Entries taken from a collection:
↓↓↓
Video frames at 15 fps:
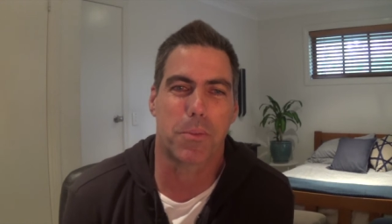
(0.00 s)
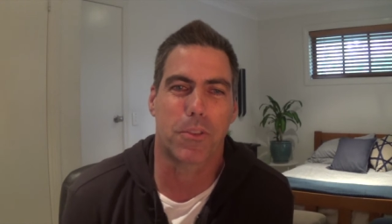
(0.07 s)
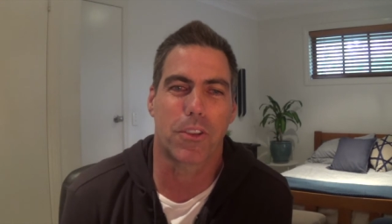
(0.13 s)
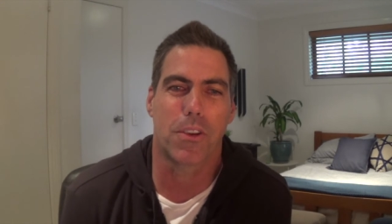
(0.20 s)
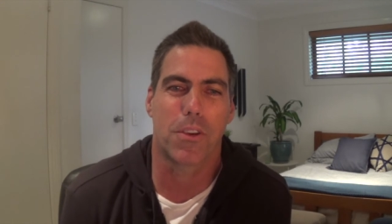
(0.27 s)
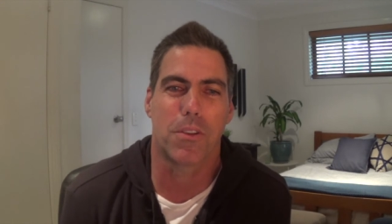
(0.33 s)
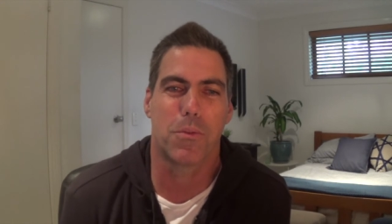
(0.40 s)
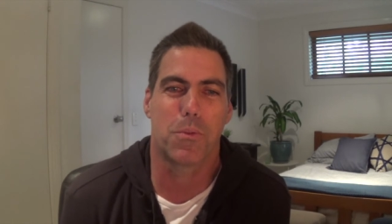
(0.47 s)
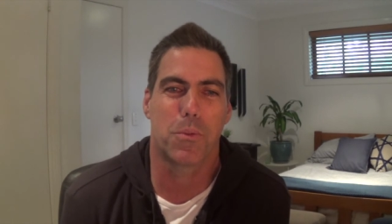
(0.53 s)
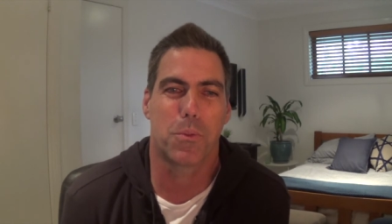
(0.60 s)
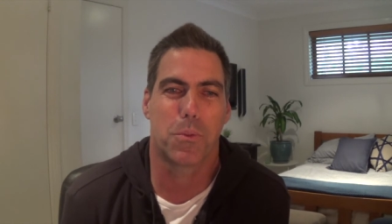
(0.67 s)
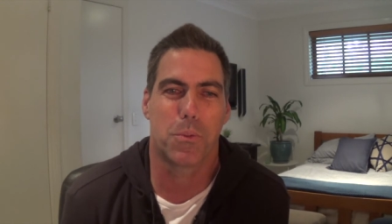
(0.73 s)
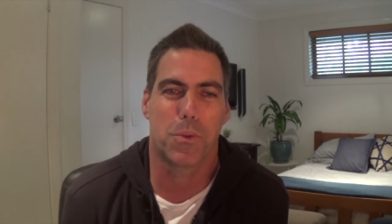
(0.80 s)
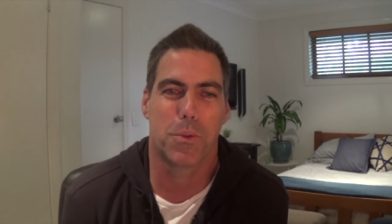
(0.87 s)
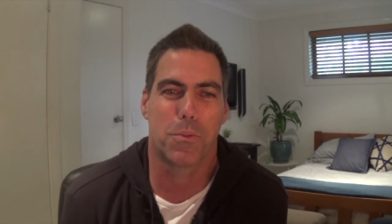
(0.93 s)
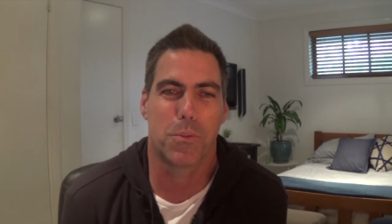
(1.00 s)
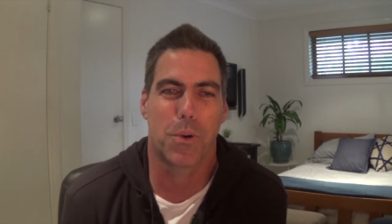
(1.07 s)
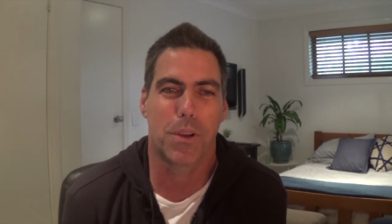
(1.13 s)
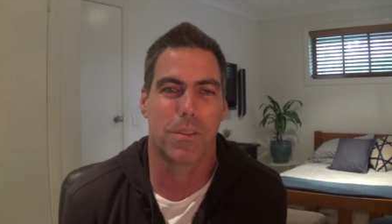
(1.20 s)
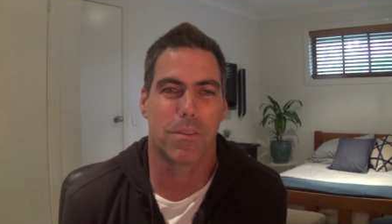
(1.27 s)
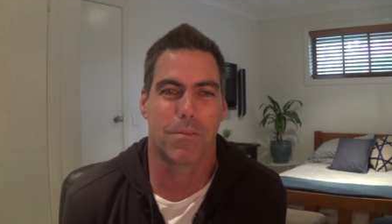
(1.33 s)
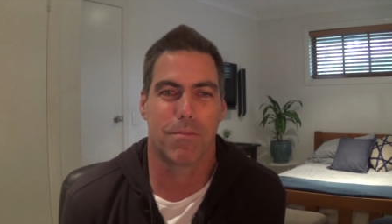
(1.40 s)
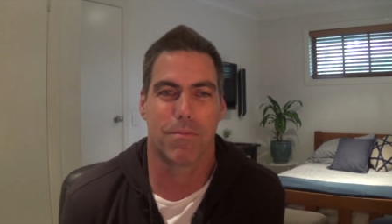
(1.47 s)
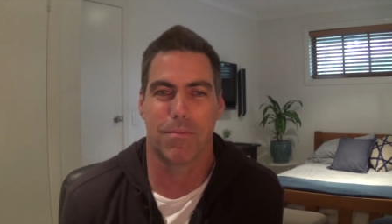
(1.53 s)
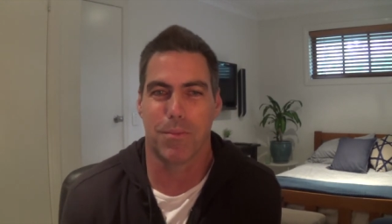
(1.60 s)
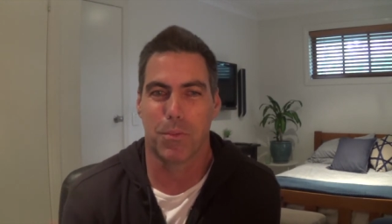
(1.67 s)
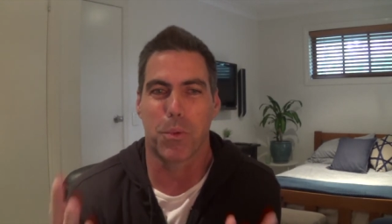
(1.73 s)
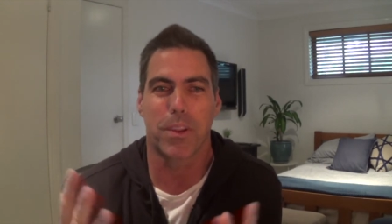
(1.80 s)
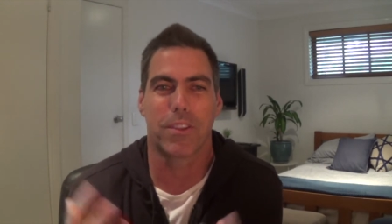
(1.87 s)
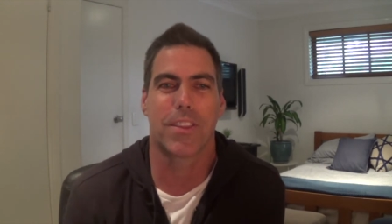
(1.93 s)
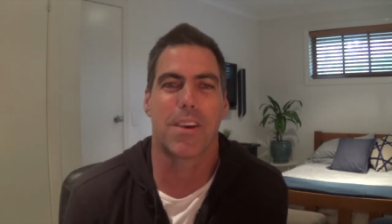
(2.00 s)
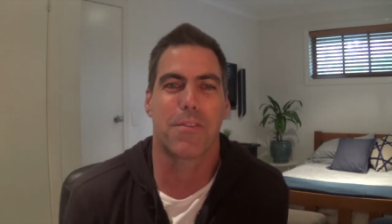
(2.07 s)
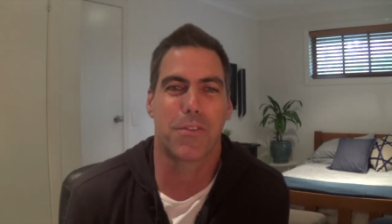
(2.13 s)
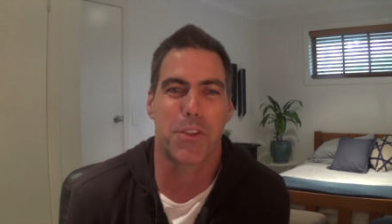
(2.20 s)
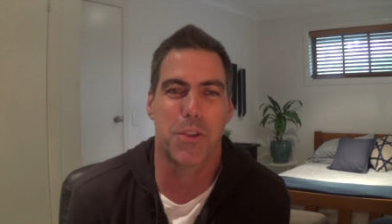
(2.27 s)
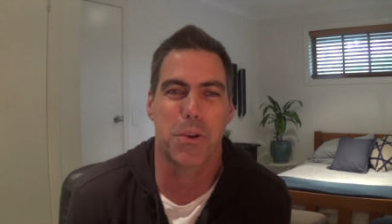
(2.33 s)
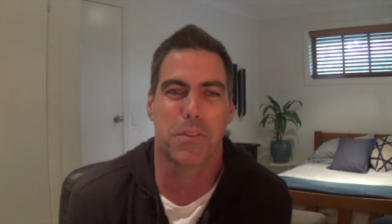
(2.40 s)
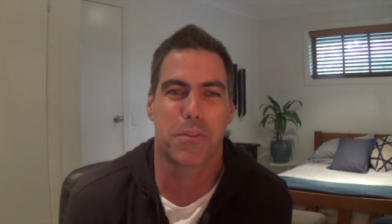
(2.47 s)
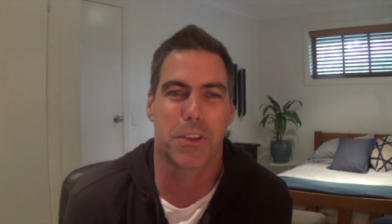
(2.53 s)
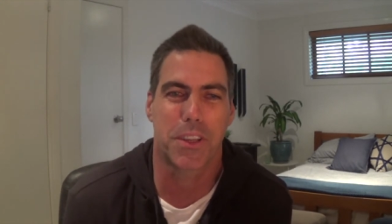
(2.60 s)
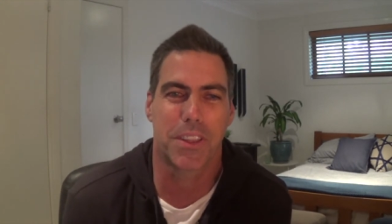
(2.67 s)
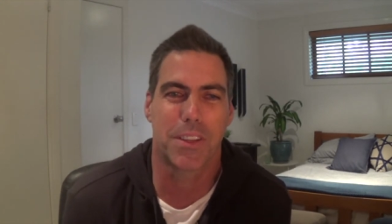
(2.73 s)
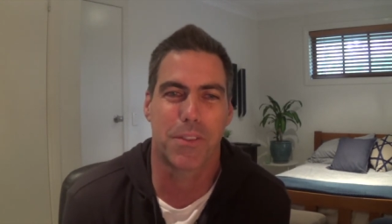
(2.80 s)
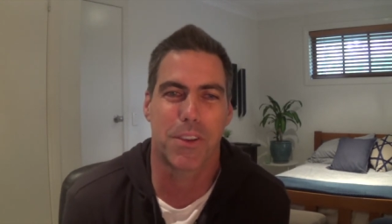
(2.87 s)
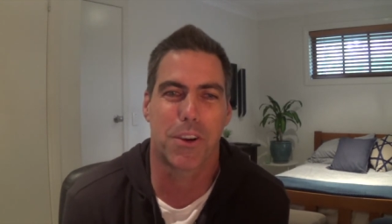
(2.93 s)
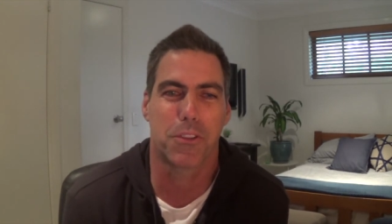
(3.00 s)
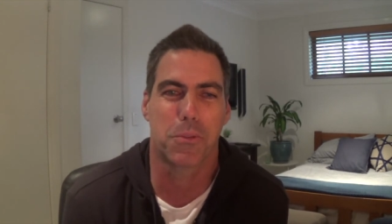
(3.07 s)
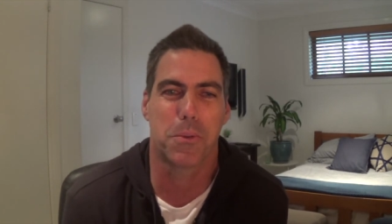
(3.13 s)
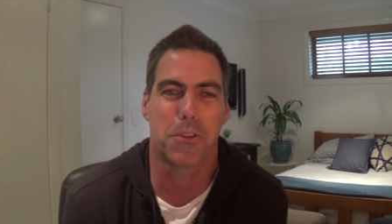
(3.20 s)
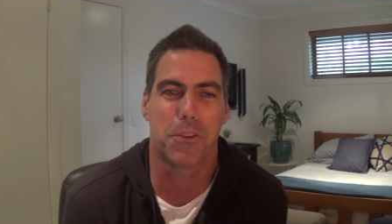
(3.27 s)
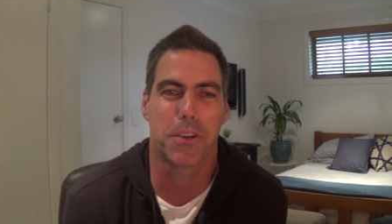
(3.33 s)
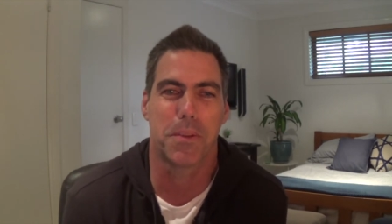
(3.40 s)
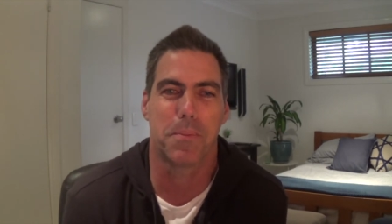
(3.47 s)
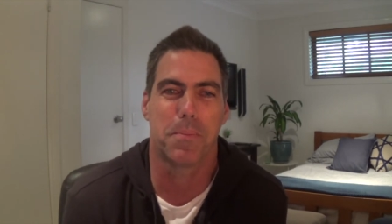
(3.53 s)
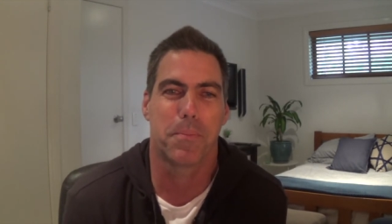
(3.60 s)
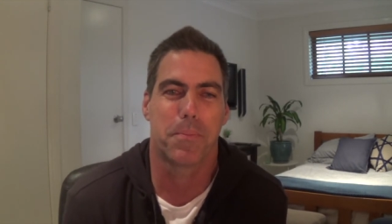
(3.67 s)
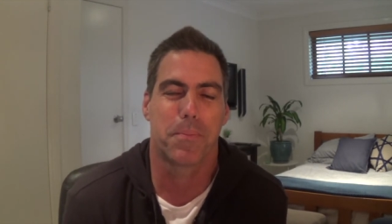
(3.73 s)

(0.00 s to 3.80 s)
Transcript: So what is that for you if you could live the ultimate dream?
↑↑↑
Problem details
Would you please retype all the data exactly? Leave out whatever pictures it holds.

Expected answer
Video frames at 15 fps:
(0.00 s)
(0.07 s)
(0.13 s)
(0.20 s)
(0.27 s)
(0.33 s)
(0.40 s)
(0.47 s)
(0.53 s)
(0.60 s)
(0.67 s)
(0.73 s)
(0.80 s)
(0.87 s)
(0.93 s)
(1.00 s)
(1.07 s)
(1.13 s)
(1.20 s)
(1.27 s)
(1.33 s)
(1.40 s)
(1.47 s)
(1.53 s)
(1.60 s)
(1.67 s)
(1.73 s)
(1.80 s)
(1.87 s)
(1.93 s)
(2.00 s)
(2.07 s)
(2.13 s)
(2.20 s)
(2.27 s)
(2.33 s)
(2.40 s)
(2.47 s)
(2.53 s)
(2.60 s)
(2.67 s)
(2.73 s)
(2.80 s)
(2.87 s)
(2.93 s)
(3.00 s)
(3.07 s)
(3.13 s)
(3.20 s)
(3.27 s)
(3.33 s)
(3.40 s)
(3.47 s)
(3.53 s)
(3.60 s)
(3.67 s)
(3.73 s)

(0.00 s to 3.80 s)
Transcript: So what is that for you if you could live the ultimate dream?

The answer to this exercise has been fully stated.